By far our main competition now.
 
Big corporate boy, from Halliburton to
WorldCom, he’s run the gamut.
 
Which
means he knows the game.
 
Which means
we’ve got to retool our strategy.”

“I don’t have a strategy, Phillip.”

“But I do.
 
The way I figure it---”

“Not tonight,” Daniel said
firmly.
 
And Phillip, who assumed Daniel
was just stunned by the news, nodded his understanding.
 
But before Phillip could move on to his next
bit of juicy gossip, he noticed an interesting sight across the room.

“Well now,” he said.
 
“Who in the universe is that?”

Daniel turned and looked too.
 
Melanie Chandler, a tall black bombshell in a
long, sequined gown, was standing near the entranceway where she had managed to
catch the eye of most of the males in the room.
 
Even Daniel, who’d seen his share of great looking women, was impressed.

Phillip smiled.
 
“What a looker,” he said as he gawked.
 
And then, to his surprise, she was looking
their way.
 
He placed his hand on
Daniel’s shoulder, in case he was missing the obvious.
 
“She’s zeroing in on us,” he said excitedly.
 
“I’ll be damned if that chick’s checking us
out!
 
But you know what my old daddy
always told me?
 
He told me to always
strike while the iron is hot.”

“No shit,” Daniel said
sarcastically.
 
“He told you that?”

“Very funny.
 
I know I’m not the only human being who’s
heard that advice, but I’m the one who’s about to take it.
 
Let’s go check her out.
 
Let’s see if you’ve still got it, old man,
and if I can get it.”
 
Without seeing if
Daniel was following him or not, Phillip began to make a beeline for Melanie.

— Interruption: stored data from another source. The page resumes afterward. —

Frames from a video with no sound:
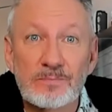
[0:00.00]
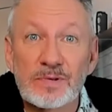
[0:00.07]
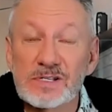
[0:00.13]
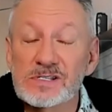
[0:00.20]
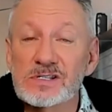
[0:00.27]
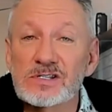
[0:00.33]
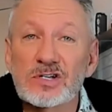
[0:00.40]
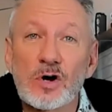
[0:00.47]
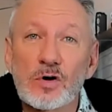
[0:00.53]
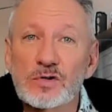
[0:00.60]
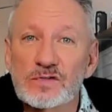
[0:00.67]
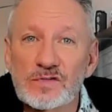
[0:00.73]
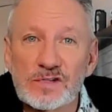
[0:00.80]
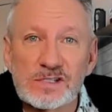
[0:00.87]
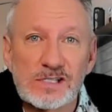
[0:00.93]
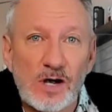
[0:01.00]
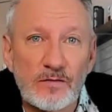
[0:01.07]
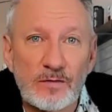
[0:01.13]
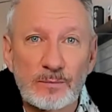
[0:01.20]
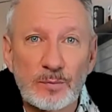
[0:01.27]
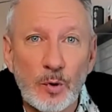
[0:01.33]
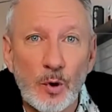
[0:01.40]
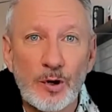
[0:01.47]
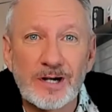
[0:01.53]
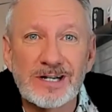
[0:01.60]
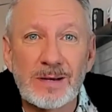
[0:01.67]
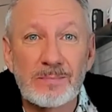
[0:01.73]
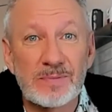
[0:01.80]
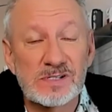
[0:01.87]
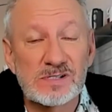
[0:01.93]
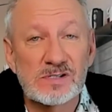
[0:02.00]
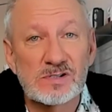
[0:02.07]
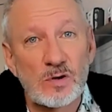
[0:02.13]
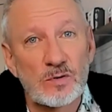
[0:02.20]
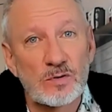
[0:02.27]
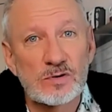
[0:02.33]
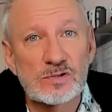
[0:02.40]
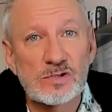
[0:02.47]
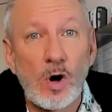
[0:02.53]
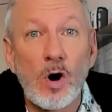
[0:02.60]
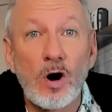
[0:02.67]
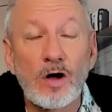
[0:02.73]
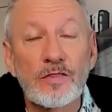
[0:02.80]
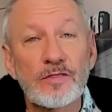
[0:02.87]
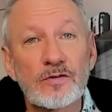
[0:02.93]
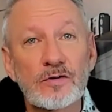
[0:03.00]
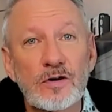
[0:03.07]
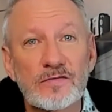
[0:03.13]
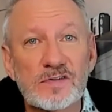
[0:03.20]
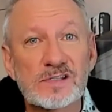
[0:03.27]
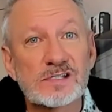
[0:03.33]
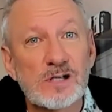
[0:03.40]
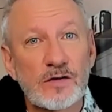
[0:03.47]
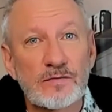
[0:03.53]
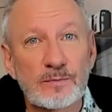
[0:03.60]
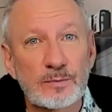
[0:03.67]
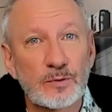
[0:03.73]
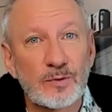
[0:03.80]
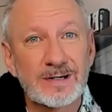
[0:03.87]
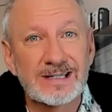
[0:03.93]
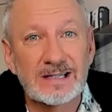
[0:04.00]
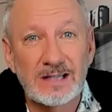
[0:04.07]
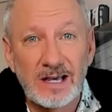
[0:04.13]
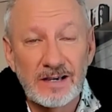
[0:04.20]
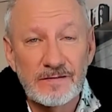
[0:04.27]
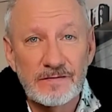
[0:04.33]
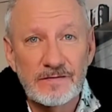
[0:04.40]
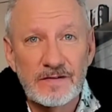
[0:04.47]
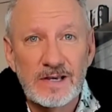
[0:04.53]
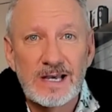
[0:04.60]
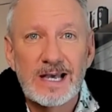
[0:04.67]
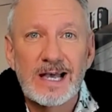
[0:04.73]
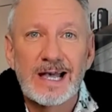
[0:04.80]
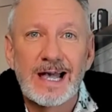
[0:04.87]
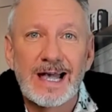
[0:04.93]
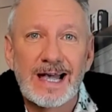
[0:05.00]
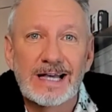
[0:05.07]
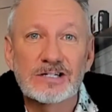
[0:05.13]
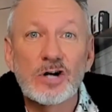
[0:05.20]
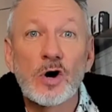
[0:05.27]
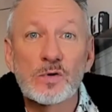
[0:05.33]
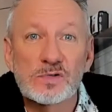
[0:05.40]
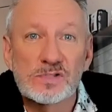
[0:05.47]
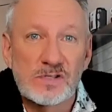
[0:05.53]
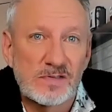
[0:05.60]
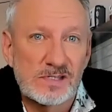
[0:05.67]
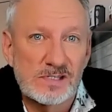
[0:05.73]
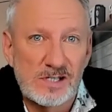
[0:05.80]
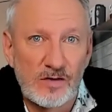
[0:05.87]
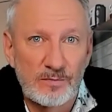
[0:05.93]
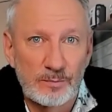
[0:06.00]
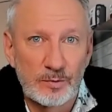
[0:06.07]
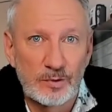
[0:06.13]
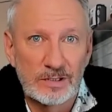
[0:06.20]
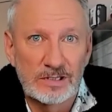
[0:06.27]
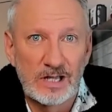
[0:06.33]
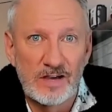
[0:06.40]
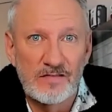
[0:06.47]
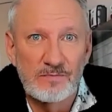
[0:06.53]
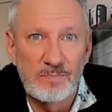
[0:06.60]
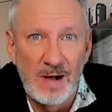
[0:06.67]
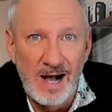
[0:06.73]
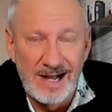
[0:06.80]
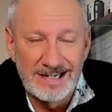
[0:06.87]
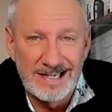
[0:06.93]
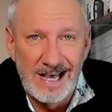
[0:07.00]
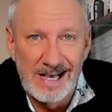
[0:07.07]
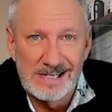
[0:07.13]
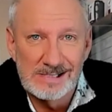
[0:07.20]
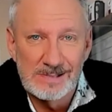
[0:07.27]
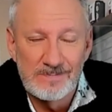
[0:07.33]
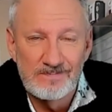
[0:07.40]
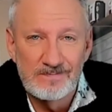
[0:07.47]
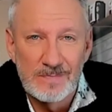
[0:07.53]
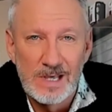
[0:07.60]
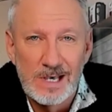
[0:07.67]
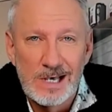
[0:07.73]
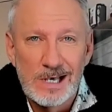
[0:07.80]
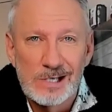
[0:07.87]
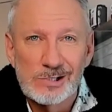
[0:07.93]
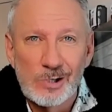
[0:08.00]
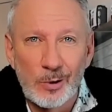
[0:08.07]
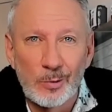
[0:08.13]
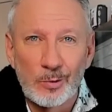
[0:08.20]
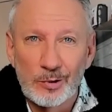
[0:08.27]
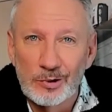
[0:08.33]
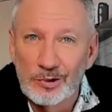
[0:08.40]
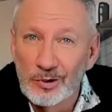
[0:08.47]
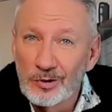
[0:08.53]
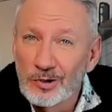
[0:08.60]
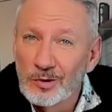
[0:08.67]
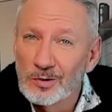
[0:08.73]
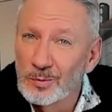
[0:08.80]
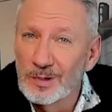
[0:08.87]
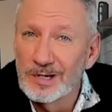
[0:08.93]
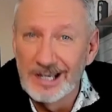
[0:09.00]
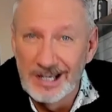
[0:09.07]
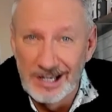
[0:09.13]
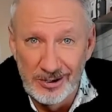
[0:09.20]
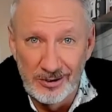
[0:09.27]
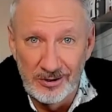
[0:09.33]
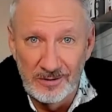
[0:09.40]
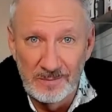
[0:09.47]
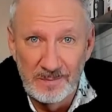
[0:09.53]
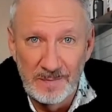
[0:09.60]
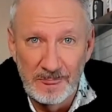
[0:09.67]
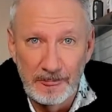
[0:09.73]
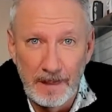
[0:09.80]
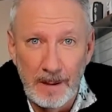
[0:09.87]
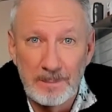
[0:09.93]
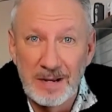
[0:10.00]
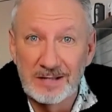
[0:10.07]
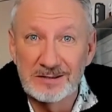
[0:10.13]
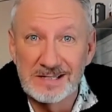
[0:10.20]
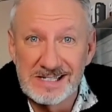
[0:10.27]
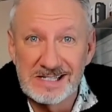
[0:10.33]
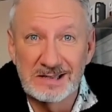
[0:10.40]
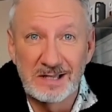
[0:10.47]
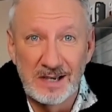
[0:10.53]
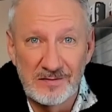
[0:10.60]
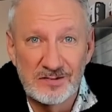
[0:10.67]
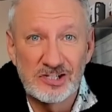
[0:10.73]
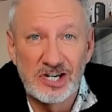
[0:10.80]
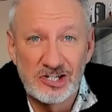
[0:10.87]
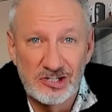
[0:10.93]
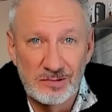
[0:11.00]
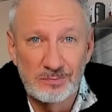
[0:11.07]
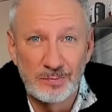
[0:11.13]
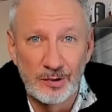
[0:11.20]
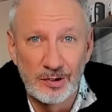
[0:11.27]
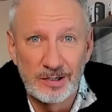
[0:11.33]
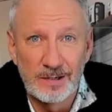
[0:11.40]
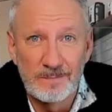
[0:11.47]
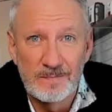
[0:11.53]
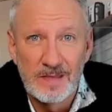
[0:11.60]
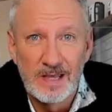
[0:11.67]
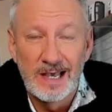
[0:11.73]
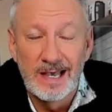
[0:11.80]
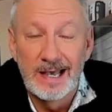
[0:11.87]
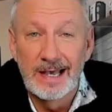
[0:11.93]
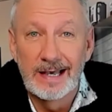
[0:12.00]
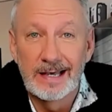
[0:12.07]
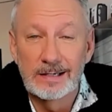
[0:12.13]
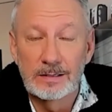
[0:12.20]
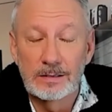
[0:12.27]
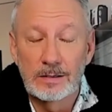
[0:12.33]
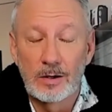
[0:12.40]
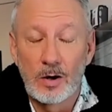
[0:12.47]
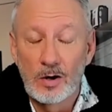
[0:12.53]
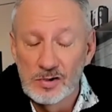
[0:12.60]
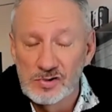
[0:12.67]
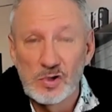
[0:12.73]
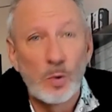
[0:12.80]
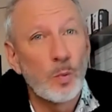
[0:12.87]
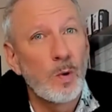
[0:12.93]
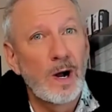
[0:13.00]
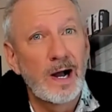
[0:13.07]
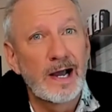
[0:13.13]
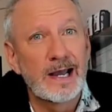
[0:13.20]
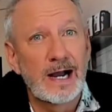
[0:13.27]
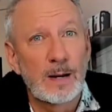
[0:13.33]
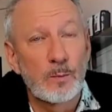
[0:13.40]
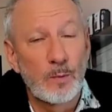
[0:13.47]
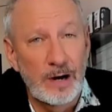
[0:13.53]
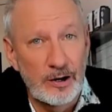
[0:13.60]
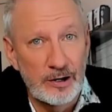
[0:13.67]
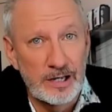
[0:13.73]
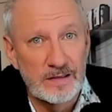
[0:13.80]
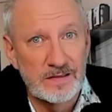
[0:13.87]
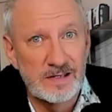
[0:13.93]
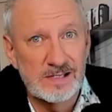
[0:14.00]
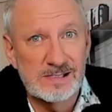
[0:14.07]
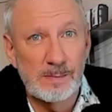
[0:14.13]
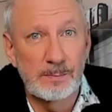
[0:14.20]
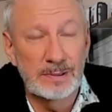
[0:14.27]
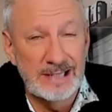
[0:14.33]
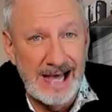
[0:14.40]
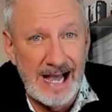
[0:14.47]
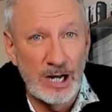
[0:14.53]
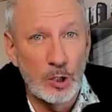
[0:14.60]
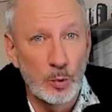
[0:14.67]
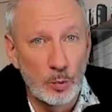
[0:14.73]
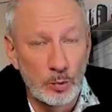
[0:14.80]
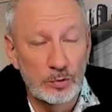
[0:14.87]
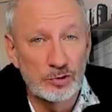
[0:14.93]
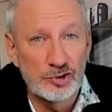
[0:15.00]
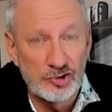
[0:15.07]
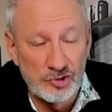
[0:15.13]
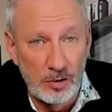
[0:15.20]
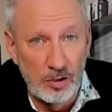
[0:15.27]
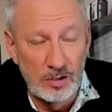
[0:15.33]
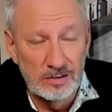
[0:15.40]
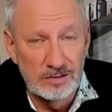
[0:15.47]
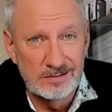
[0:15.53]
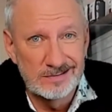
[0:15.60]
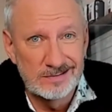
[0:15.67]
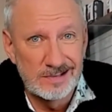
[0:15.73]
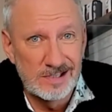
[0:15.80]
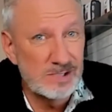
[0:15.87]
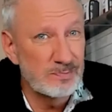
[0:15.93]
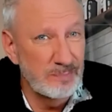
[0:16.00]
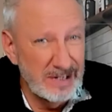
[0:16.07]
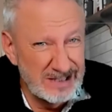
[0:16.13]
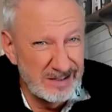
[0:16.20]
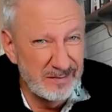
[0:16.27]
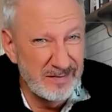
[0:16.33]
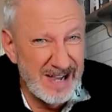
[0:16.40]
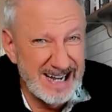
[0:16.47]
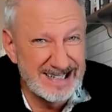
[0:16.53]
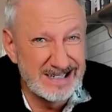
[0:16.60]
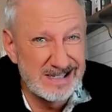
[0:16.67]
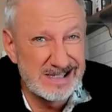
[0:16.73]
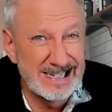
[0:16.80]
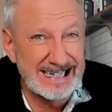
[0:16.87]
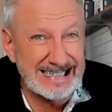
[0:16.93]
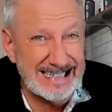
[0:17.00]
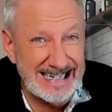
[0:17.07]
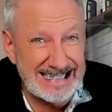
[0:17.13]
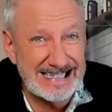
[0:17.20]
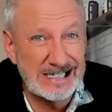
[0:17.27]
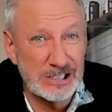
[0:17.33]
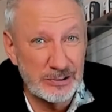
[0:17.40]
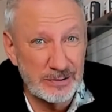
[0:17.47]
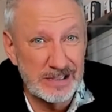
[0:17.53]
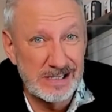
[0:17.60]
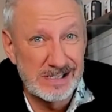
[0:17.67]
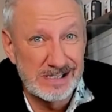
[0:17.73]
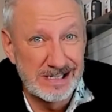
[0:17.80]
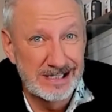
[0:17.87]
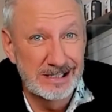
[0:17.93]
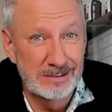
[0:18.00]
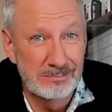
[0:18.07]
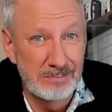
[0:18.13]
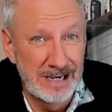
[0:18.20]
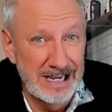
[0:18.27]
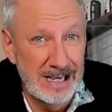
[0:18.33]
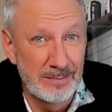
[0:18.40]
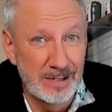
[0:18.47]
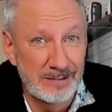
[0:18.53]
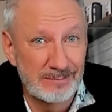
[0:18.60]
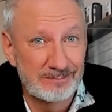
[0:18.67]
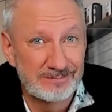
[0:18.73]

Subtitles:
business coach for self-employed business owners, author of The Self-Employed Life, and host of the Self-Employed Life podcast. So you're going to want to hear about this life-changing book and also why I'm wearing this black wool shawl, despite the fact it's like 90 degrees in Miami.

Daniel also found her attractive to be
sure, and he would have undoubtedly made a play for her if his responsibilities
weren’t what they were.
 
But they were
what they were.
 
That was why he,
instead, placed his drink on the bar counter and decided to take a stroll
alone, away from all temptation, out in the garden.

 

It began innocent enough.
 
It was an assignment near and dear to Luke
Finley’s heart.
 
A group of Fresh Air Now
(FAN) activists planned to enter the grounds of the Oxidare petroleum plant
near Fergus Falls and deface as much of the outer building as they possibly
could.
 
Luke, getting wind of it from his
connections with the group, assigned Nikki to tag along.
 
He chose her, he told her, because she was
the only reporter he’d trust with a story this important to him.
 
But he was clear about her role.
 
She was not to participate in the vandalism,
or even go onto the property.
 
She could
question the activists, whose organization the Gazette would not expose, but
that would be the extent of her involvement.

She knew it wasn’t the safest
assignment, and although she appreciated Luke’s vote of confidence, she also
knew she wouldn’t hear the last of it if Daniel found out.
 
But she was too intrigued by the sheer
audacity of the group to let a story like this one pass her by.

She sat in her Lexus outside the
barb-wired fence at Oxidare, and sipped coffee.
 
It was late, nine at night, and the cool night air kept her anxious to
get this over with.
 
The FAN members,
however, like many activist groups, were not slaves to punctuality and arrived
nearly half an hour late.
  
But they came
with wire cutters and paint brushes and every paint color imaginable.
 
They came ready to vandalize.

Nikki, in a pair of jeans and an
oversized jersey that Daniel once left at her house, grabbed her pen and pad
and hurried to the main entrance.
 
Luke
told her to ask for Lynn.
 
She did.
 
Lynn, a forty-something woman with long
blonde hair and fat cheeks, greeted her eagerly.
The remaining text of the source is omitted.